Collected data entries

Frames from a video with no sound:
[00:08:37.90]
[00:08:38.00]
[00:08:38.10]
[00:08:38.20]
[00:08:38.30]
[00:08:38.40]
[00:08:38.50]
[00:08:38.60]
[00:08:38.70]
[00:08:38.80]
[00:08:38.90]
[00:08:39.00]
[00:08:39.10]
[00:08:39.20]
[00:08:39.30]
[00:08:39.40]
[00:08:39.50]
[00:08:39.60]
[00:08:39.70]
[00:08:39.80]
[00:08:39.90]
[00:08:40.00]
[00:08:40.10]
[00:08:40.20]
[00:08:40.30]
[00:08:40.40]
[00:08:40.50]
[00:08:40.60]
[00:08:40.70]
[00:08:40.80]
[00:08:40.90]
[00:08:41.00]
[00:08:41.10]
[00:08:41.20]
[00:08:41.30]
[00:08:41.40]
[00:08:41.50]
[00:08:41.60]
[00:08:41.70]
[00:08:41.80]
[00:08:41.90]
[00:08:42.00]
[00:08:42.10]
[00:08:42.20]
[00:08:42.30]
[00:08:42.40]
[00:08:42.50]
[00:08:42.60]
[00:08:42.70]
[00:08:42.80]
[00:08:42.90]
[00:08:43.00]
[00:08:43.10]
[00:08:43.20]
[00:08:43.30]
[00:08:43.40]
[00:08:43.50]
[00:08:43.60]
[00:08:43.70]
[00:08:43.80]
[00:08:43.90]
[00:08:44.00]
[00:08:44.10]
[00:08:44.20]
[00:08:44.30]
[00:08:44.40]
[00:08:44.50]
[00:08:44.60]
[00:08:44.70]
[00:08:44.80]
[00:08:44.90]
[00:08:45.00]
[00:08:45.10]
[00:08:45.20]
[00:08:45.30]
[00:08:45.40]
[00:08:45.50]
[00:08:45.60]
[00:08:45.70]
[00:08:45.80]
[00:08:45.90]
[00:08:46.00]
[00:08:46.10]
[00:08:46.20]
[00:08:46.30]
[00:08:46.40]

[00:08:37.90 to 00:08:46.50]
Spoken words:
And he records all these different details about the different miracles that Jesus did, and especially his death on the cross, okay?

→ **WHAT TO WORK ON**
Reproduce, character for character, only the lines of the preceding data that start at the line with "[00:08:41.20]" and end at the line with "[00:08:43.40]", both included.

→ **FINAL ANSWER**
[00:08:41.20]
[00:08:41.30]
[00:08:41.40]
[00:08:41.50]
[00:08:41.60]
[00:08:41.70]
[00:08:41.80]
[00:08:41.90]
[00:08:42.00]
[00:08:42.10]
[00:08:42.20]
[00:08:42.30]
[00:08:42.40]
[00:08:42.50]
[00:08:42.60]
[00:08:42.70]
[00:08:42.80]
[00:08:42.90]
[00:08:43.00]
[00:08:43.10]
[00:08:43.20]
[00:08:43.30]
[00:08:43.40]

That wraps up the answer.